Often the driver throttled his car to a snail’s pace or brought it to a full stop to avoid running over one of those children who, so far as self-preservation goes, appear to be deaf, dumb, blind, and without powers of locomotion; and during one of these halts a little girl, walking slowly backward, her eyes upon another little girl who for no apparent cause was making a series of malevolent faces at her, collided with one of the tires and fell on her back directly in front of the stationary car. Instantly she began to screech, and the street, hitherto but scatteringly occupied, filled with raging people.
The driver from his seat, Bruce from one window, Savage from the other, attempted to explain to deaf ears. Their voices were drowned in a torrent of abuse.

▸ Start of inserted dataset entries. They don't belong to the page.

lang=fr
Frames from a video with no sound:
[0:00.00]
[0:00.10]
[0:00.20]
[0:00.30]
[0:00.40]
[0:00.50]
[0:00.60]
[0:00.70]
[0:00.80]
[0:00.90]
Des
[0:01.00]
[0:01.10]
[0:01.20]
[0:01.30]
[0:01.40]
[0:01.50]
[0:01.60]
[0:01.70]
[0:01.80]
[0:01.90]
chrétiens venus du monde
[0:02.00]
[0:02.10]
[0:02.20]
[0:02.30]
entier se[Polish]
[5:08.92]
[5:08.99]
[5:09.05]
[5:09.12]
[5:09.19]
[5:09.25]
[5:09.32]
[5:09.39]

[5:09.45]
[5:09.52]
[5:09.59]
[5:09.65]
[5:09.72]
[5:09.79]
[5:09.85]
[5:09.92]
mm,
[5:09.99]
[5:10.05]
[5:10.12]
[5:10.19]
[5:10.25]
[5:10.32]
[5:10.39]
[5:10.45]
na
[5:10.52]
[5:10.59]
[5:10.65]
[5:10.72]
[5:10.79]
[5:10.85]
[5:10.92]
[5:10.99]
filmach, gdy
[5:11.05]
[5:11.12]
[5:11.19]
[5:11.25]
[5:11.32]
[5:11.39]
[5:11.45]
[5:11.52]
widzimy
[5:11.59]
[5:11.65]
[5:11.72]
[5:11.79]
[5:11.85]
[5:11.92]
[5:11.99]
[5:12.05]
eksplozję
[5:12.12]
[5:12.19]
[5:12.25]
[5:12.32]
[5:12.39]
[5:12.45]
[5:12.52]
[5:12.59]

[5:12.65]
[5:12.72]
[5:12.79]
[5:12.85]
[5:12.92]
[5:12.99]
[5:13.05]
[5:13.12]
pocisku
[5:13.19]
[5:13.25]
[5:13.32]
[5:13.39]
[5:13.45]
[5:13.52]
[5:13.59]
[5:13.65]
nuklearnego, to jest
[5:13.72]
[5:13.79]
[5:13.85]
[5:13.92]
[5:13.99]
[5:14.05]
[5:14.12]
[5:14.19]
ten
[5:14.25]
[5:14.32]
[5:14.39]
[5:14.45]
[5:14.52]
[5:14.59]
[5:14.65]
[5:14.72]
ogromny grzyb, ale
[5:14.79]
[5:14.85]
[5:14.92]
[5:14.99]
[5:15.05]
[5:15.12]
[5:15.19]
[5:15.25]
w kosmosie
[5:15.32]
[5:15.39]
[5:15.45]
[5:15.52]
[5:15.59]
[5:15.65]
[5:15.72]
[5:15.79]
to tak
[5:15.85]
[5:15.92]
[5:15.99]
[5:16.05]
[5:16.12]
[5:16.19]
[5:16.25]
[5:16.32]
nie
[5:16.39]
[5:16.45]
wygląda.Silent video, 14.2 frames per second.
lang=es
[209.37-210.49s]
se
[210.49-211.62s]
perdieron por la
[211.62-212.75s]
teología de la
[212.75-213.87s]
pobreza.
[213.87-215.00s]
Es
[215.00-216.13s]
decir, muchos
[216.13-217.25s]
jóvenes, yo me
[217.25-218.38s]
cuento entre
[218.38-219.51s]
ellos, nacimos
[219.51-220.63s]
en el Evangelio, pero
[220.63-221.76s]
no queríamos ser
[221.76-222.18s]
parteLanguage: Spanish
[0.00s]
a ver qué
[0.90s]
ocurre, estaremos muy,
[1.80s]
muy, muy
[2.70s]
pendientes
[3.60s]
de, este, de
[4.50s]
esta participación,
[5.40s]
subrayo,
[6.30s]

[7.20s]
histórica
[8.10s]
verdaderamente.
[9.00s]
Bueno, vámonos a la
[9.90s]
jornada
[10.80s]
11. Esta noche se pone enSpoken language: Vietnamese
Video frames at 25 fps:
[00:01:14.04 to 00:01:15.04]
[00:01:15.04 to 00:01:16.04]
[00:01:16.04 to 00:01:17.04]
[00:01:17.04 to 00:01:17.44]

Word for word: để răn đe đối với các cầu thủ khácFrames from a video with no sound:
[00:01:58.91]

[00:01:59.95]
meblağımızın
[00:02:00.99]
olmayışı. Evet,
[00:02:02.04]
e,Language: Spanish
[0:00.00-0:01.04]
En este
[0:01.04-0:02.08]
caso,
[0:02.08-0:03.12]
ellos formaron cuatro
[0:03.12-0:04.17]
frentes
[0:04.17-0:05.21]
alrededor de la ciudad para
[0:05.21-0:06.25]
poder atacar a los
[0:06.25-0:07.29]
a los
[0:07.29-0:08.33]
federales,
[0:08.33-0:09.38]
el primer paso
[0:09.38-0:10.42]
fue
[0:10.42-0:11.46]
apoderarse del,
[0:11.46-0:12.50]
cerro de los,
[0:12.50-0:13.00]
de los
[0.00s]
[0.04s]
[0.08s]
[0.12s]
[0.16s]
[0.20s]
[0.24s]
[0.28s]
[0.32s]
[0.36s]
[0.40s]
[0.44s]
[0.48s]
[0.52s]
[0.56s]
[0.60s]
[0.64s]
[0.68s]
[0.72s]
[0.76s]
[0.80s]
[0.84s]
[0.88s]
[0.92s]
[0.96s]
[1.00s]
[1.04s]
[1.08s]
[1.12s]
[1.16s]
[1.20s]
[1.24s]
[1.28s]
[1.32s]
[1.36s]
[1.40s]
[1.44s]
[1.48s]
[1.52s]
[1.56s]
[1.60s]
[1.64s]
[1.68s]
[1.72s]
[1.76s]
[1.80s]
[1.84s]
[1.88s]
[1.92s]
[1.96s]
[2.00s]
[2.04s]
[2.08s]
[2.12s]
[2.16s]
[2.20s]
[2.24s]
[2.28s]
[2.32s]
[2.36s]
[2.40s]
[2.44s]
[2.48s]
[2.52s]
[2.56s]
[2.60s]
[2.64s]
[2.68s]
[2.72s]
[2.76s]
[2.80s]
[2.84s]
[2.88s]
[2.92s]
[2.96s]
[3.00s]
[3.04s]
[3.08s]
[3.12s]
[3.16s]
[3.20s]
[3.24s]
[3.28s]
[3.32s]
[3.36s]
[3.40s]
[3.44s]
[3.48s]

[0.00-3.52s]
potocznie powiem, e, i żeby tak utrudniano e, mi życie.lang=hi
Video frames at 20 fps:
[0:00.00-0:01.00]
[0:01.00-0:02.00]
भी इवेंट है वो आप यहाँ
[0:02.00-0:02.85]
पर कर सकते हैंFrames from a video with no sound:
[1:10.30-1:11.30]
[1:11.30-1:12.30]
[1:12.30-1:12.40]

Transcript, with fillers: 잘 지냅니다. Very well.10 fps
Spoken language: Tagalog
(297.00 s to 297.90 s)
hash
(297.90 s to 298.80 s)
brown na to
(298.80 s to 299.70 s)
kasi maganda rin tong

Barbara, at first only exasperated by the stupidity of the crowd, sitting very still and erect, had upon her face that expression of bored contempt with which aristocrats in the French Revolution are said to have gone to the guillotine. Then that was shouted in her ear which, though but half, understood, turned her scarlet with anger. Unfortunately Savage, hitherto patiently self-controlled, had heard the compounded epithet hurled at Barbara, and in a moment his fighting blood was beyond control, and he was out of the cab raining heavy blows upon a bloated chalky-white face, and receiving worse than he gave from a dozen fists and feet. Strong as a bull, always in training, his strength was beaten and kicked from him in twenty seconds, and with Bruce and the driver—who, bravely enough, if reluctantly, had leaped to his assistance—things were no better.